Calling this Bainite is confusing, as the time/temperature charts show that you only really get bainite when you hold at above 400C after quenching from above critical temperatures -- which does not match the described process. I suspect it's not really bainite, but some sort of martensite/ferrite/pearlite mix. When making knives with a bainite structure, the resulting blades, usually from a high carbon tool steel such as L6, are very springy, and do not exhibit plastic deformation before breaking (i.e. they do not take a set when bent, and tend to break before taking a set unless taken to an extreme or heavily tempered). That said, it sounds like a great step forward for sheet metal working.

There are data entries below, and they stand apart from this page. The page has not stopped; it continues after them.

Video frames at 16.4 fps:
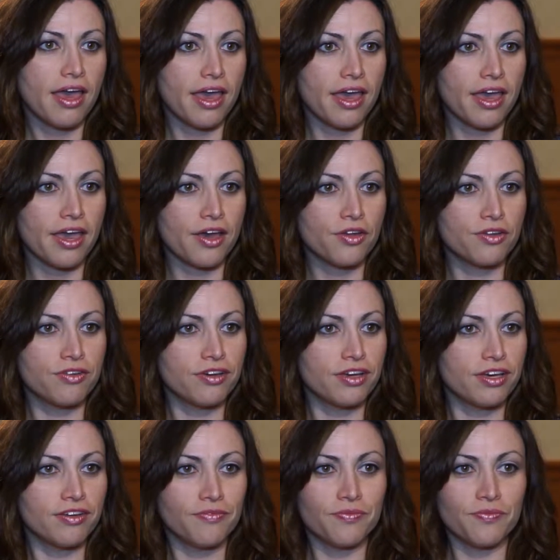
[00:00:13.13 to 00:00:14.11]
and
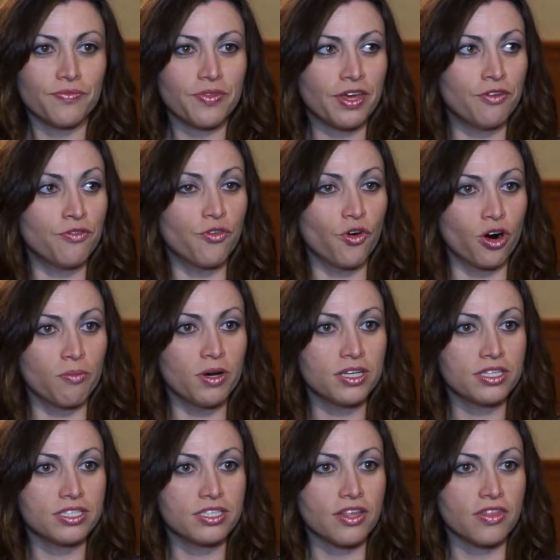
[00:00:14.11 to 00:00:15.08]
inform
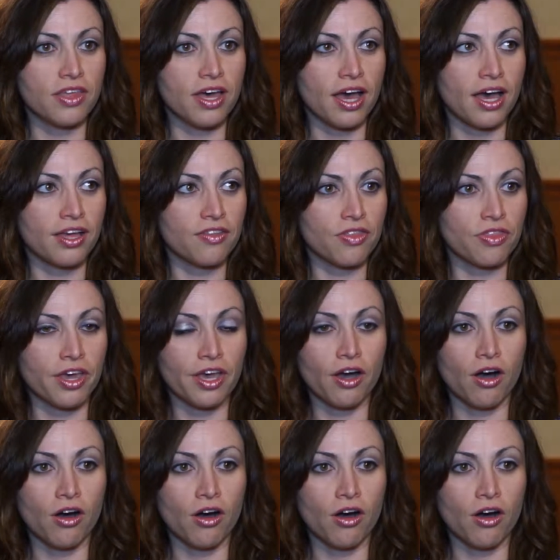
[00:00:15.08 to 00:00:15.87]
us that they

Comment Re: Resume the lunar program (Score 1) 242

50 kilometers above the surface the temperature and pressure are earth-normal. Huge dirigibles using oxygen and nitrogen would float in the denser co2 atmosphere.

Sure, but what are you going to make your drigibles out of? There's only two sources of nonvolatile raw materials on Venus, and if it's not to be found in Venus's atmosphere, you're either going to have to import from Earth (or elsewhere in the System) or go down to the surface and mine it. The first is prohibitively expensive just in terms of energy costs, and the second is undoable using current technology. The idea of a colony is to be self-sufficient enough to be able to establish an settlement and expand according to your needs. We'll need some significant technological development before that's even possible on Venus, but Mars and/or the Moon seem doable with just extending current engineering capabilities.